The idea that the genome contains the 'blueprint of life' stems in part from our understanding of the strict relationship between the coding sequences of genes and the amino-acid compositions of their protein products. But we are only beginning to decipher the more elaborate language of noncoding, regulatory DNA. Developmental biologists are particularly interested in understanding how cis-regulatory elements in the DNA, which recruit specific combinations of transcription factors, control the timing and level of gene expression. If there is a cis-regulatory 'code' or set of rules for gene regulation, the prediction is that sets of genes expressed in the same place and time may be regulated by enhancers that share combinations of binding sites for transcription factors.
The new code-breakers, such as Michele Markstein in the laboratory of Mike Levine (University of California, Berkeley, USA), have employed a variety of approaches to tackle the enigma of gene regulation on a genomic scale. A bioinformatic approach that searches the Drosophila melanogaster genome for clusters of a consensus sequence known to recruit the transcription factor Dorsal led the Levine lab to 16 potential target genes. At least six are probably directly activated by Dorsal. In a complementary approach, analyses of the global expression patterns of embryos producing different levels of Dorsal protein revealed 30 potential Dorsal targets. Levine predicted that comparison of the intergenic and intronic DNA associated with the newly discovered Dorsal-regulated genes may reveal additional shared elements and help define the cis-regulatory code of the Dorsal-regulated gene set in the fly genome.
Code-breaker Simona Santini (University of Konstanz, Germany) described a comparative genomic approach that may prove important for predicting the architecture of the cis-regulatory regions of conserved genes. By aligning the intergenic regions of a conserved cluster of Hox genes from diverse vertebrates, she identified a surprising number of conserved sequences, maintained presumably in response to functional constraints. That some of these sequences have been previously shown to act as regulatory elements and binding sites for transcription factors attests to the strength of her strategy. The remaining newly discovered motifs await future study to determine their potential role in the regulation of Hox gene expression and to further the effort to decode the cis-regulatory language.

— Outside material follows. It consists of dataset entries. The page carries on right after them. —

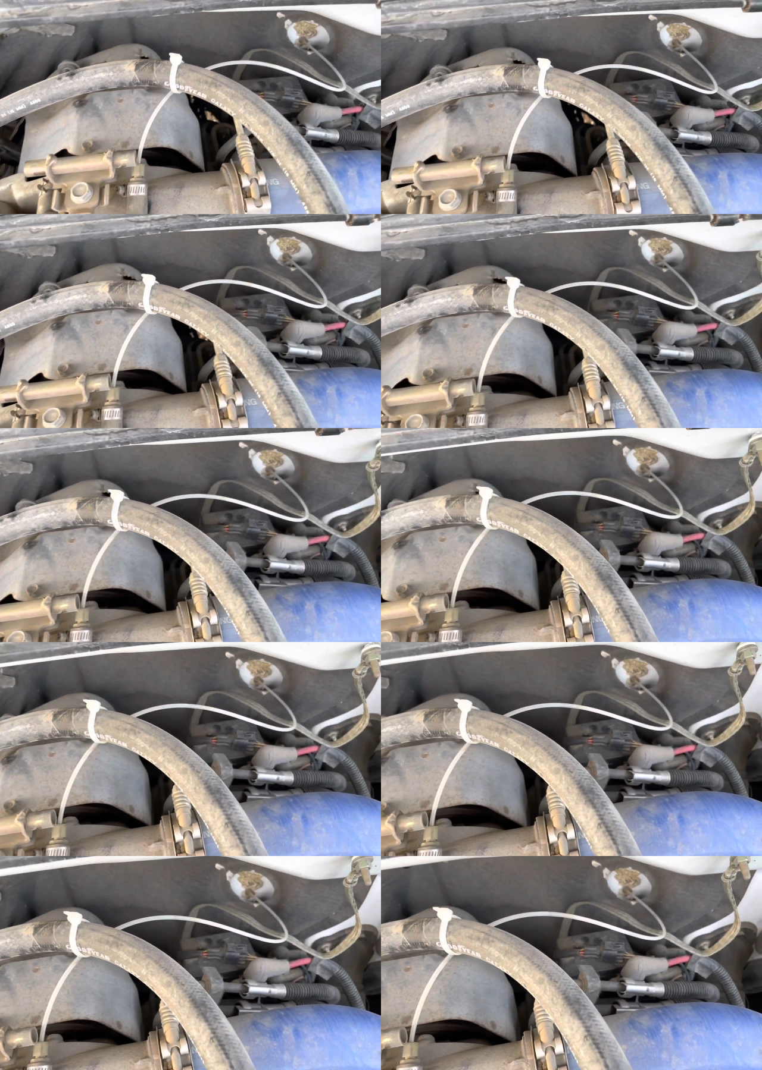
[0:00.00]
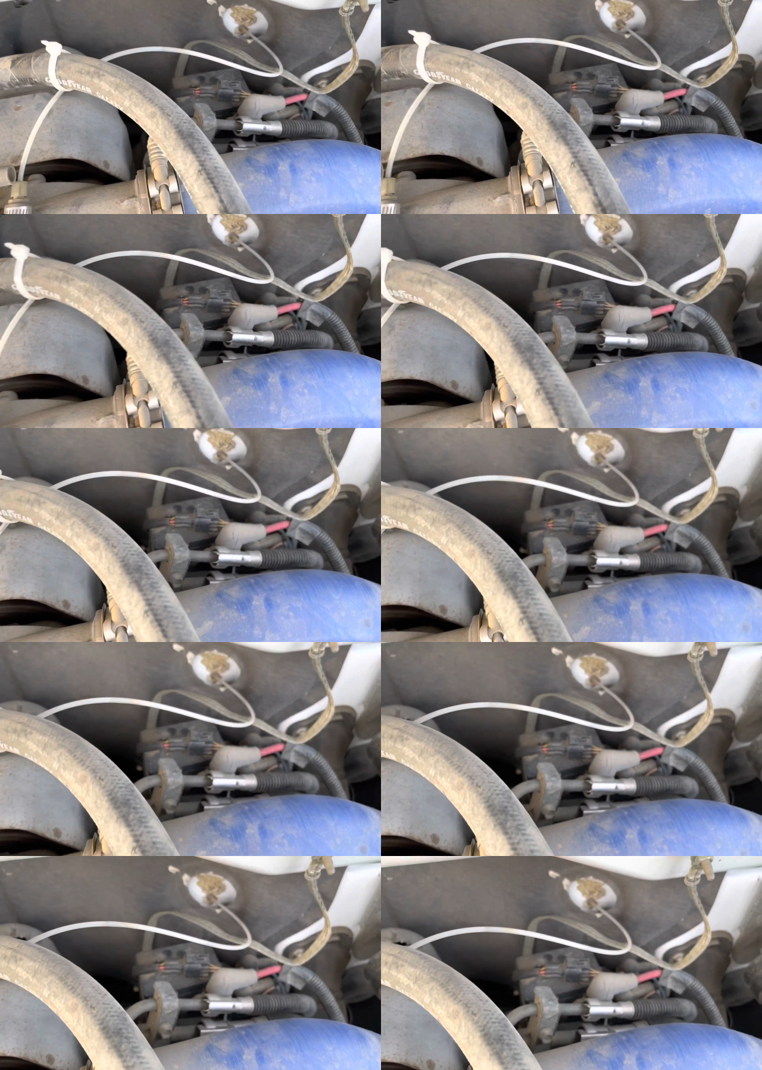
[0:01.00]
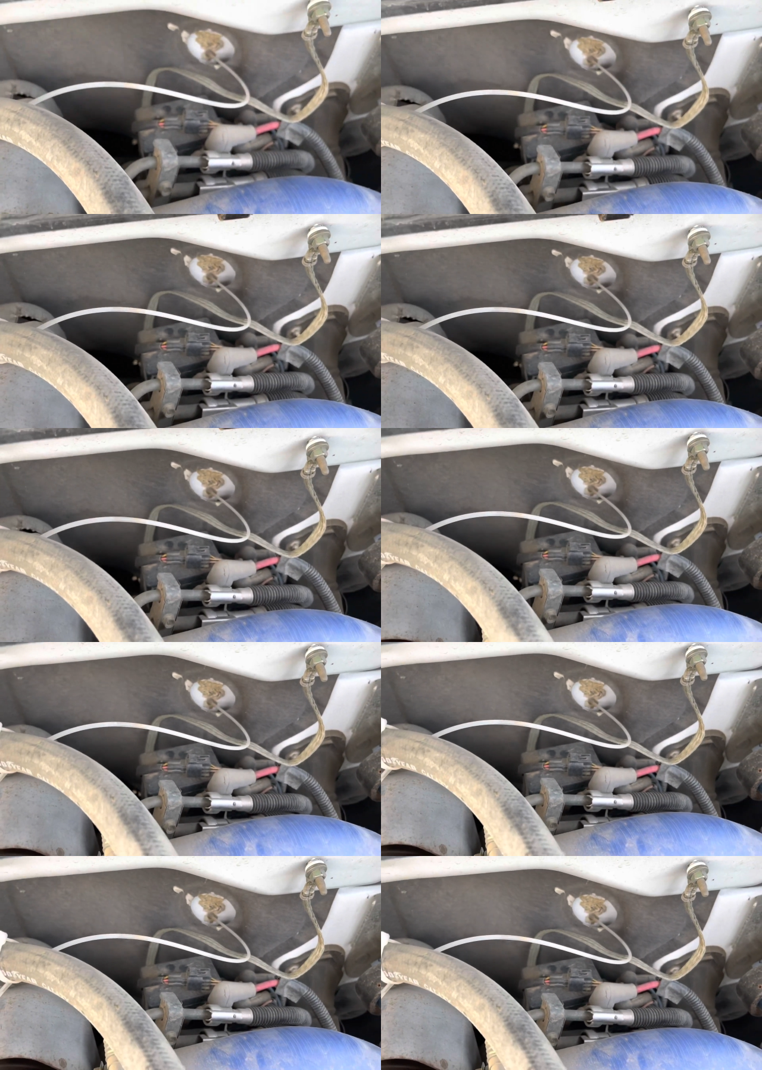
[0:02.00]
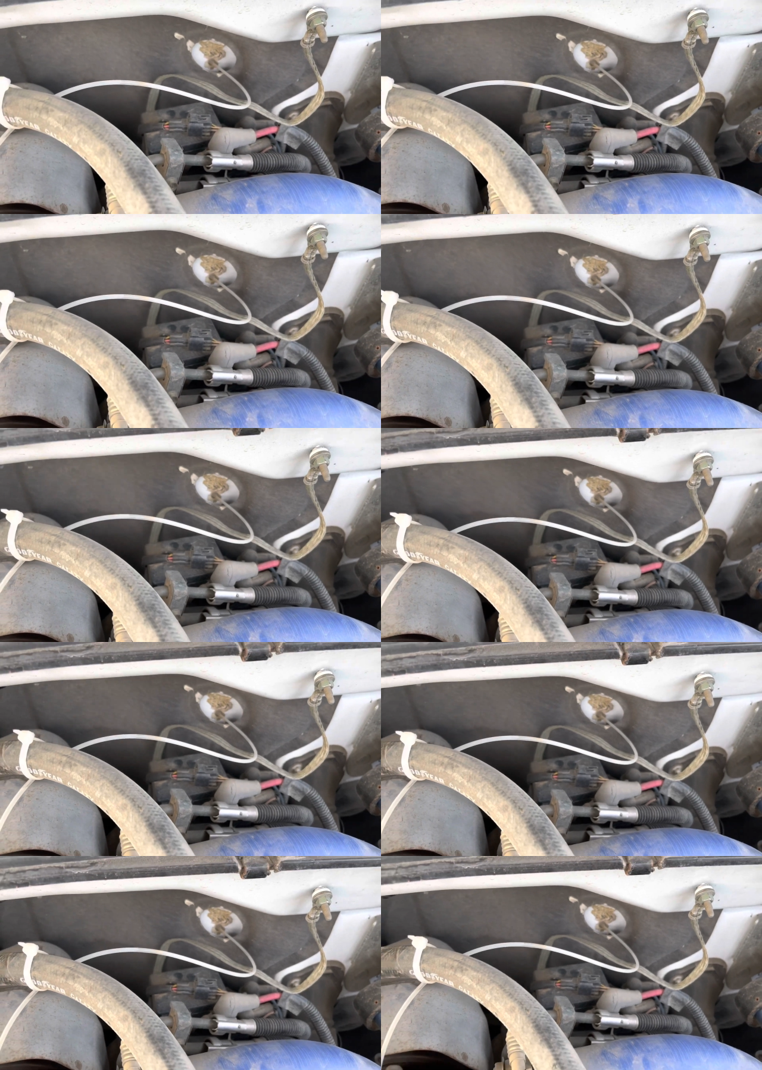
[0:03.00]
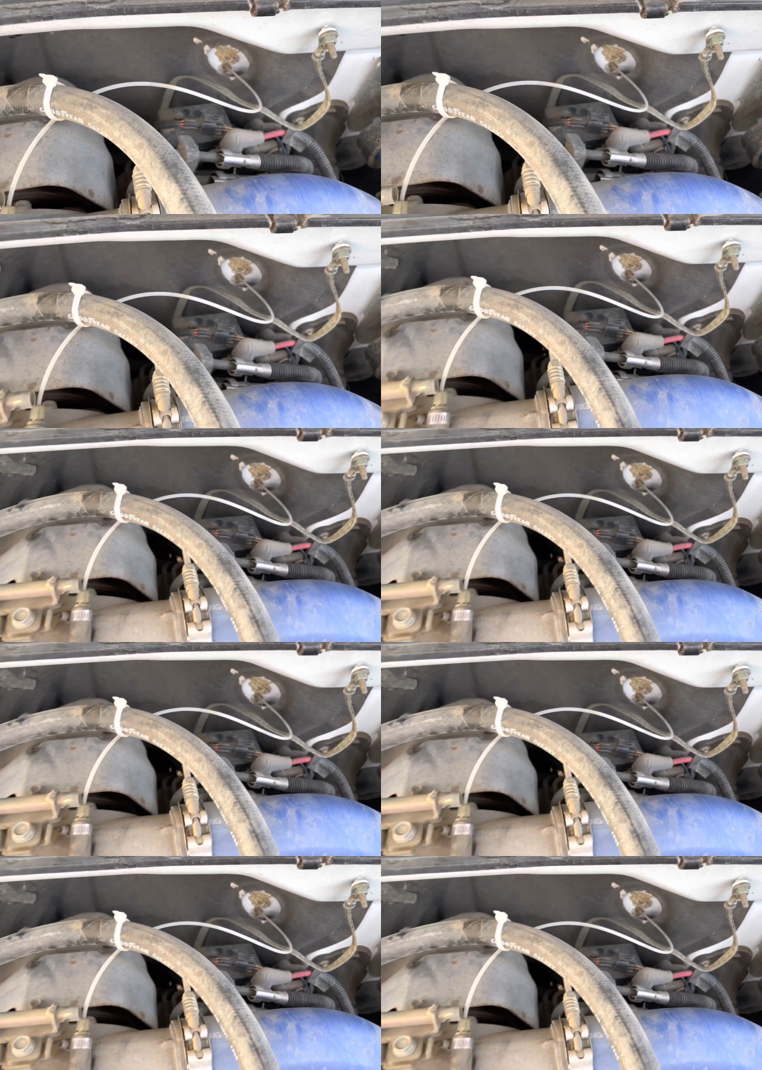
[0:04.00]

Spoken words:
No face is visible, so there are no lips to read.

The broadest-reaching contribution of the 'evo-devo' (evolutionary developmental biology) community has been the discovery that much of development in diverse species is regulated by a conserved set of genes and cis-regulatory elements. Against a backdrop of sequence similarity, it has been a conceptual and technical challenge to map the genetic differences underlying the origin of morphologically distinct species. By turning to the principles of quantitative genetics, Detlef Weigel (Salk Institute, La Jolla, USA) and others are attempting to determine the genetic variation within populations or species upon which natural selection can act to yield morphological diversity. Natural variants of Arabidopsis thaliana produce different embryonic stem lengths in response to the same light cues. Weigel described efforts to use natural variation to discover genes required for the regulation of seedling development and flowering. For 144 natural variants raised under a battery of different light conditions (such as white, blue, red, and far red), Julin Maloof and co-workers in the labs of Weigel and Joanne Chory (The Salk Institute) collected a dataset correlating seedling stem length with light treatment for each variant. Then, in a nod to the bioinformatics crowd, they used hierarchical clustering to link the light-response patterns of natural variants to those of characterized mutants. On the basis of this analysis, Weigel and his group linked an amino acid substitution that reduces the light responsiveness of the phytochrome A protein to lengthening of the embryonic stem in one natural variant. A similar study of flowering time variants revealed a natural genetic variant with a deletion in a 'MADS box' transcription factor gene known to regulate flowering in Arabidopsis.